- **What is being asked**:
Drop all pictures and repeat exactly the lines from the line holding "[0:02.00-0:03.00]" through the end of the records.

- **Stored data**:

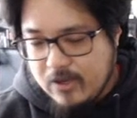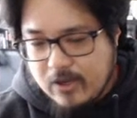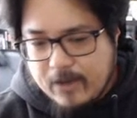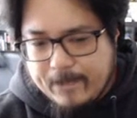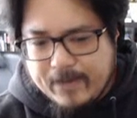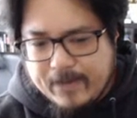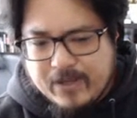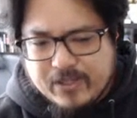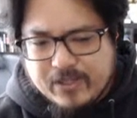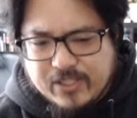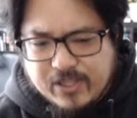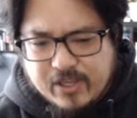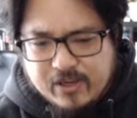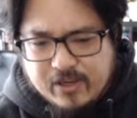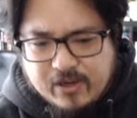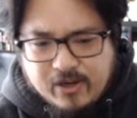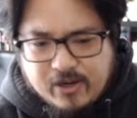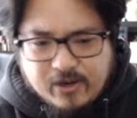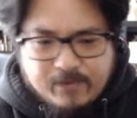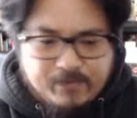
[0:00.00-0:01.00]
But here's the thing,
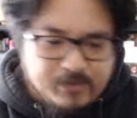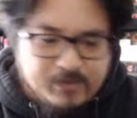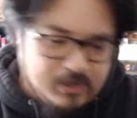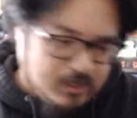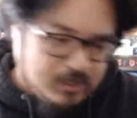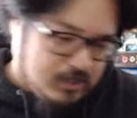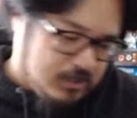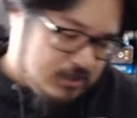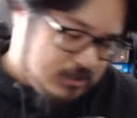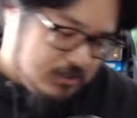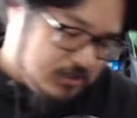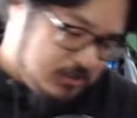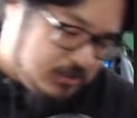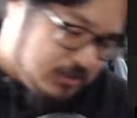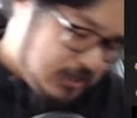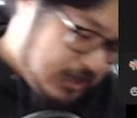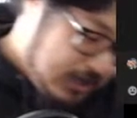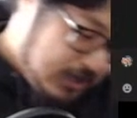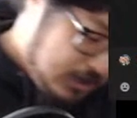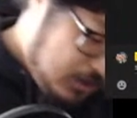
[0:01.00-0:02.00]
I
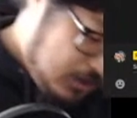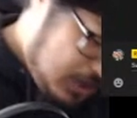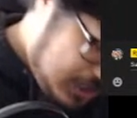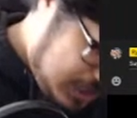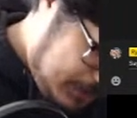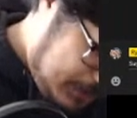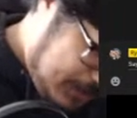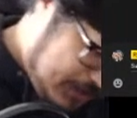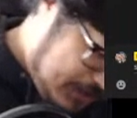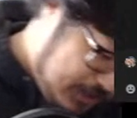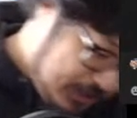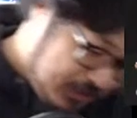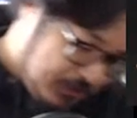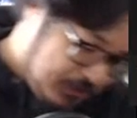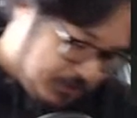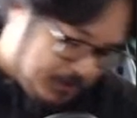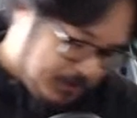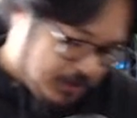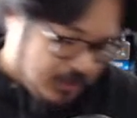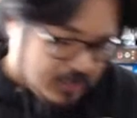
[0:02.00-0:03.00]
had a question about this in
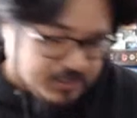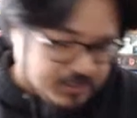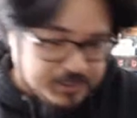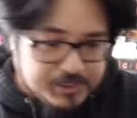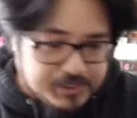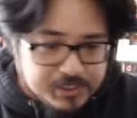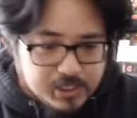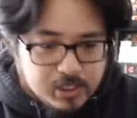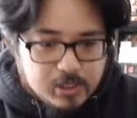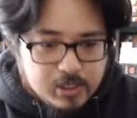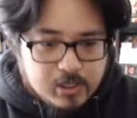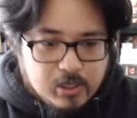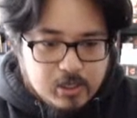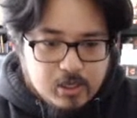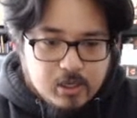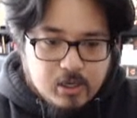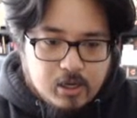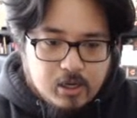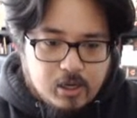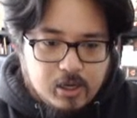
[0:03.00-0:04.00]
one of my classes.
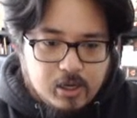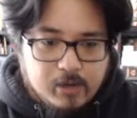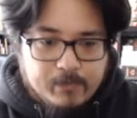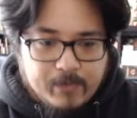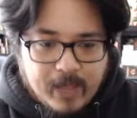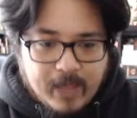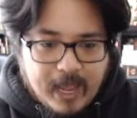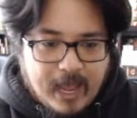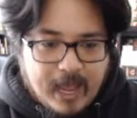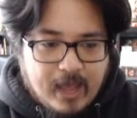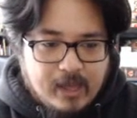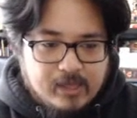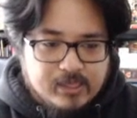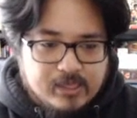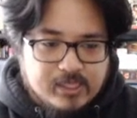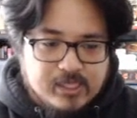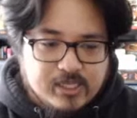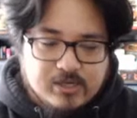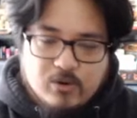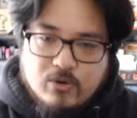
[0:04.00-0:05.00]

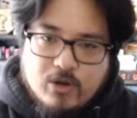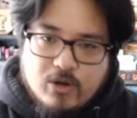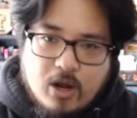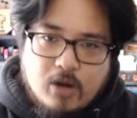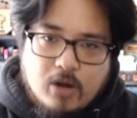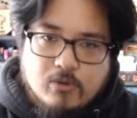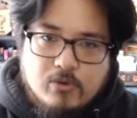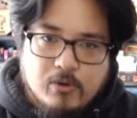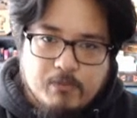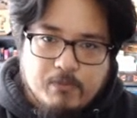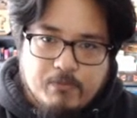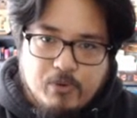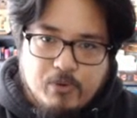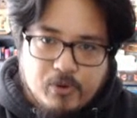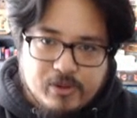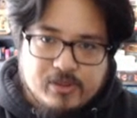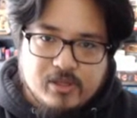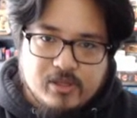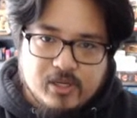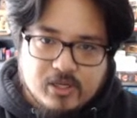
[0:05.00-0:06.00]
Did Okonkwo
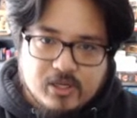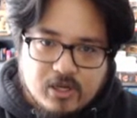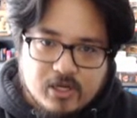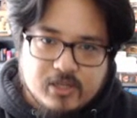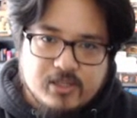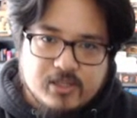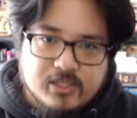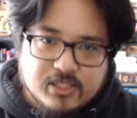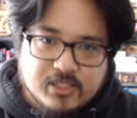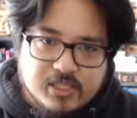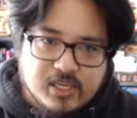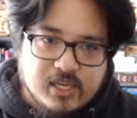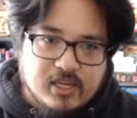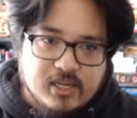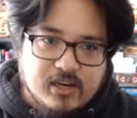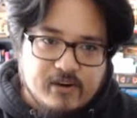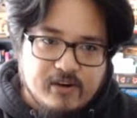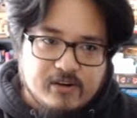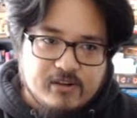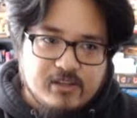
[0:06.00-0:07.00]
point the gun at this kid
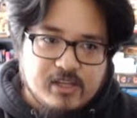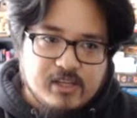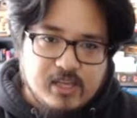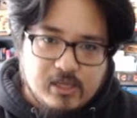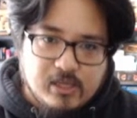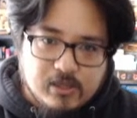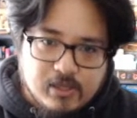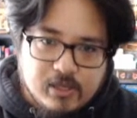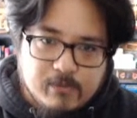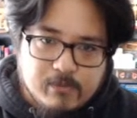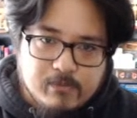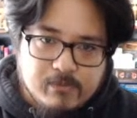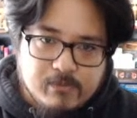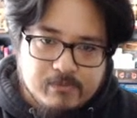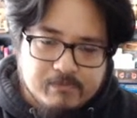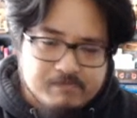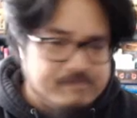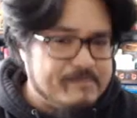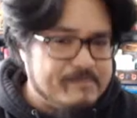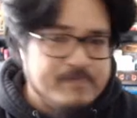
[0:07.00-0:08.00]
and kill him?
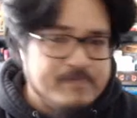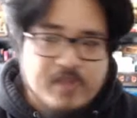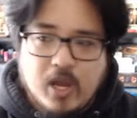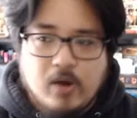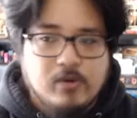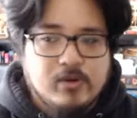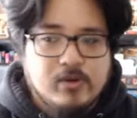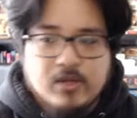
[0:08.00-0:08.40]
No.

- **Response to this exercise**:
[0:02.00-0:03.00]
had a question about this in
[0:03.00-0:04.00]
one of my classes.
[0:04.00-0:05.00]

[0:05.00-0:06.00]
Did Okonkwo
[0:06.00-0:07.00]
point the gun at this kid
[0:07.00-0:08.00]
and kill him?
[0:08.00-0:08.40]
No.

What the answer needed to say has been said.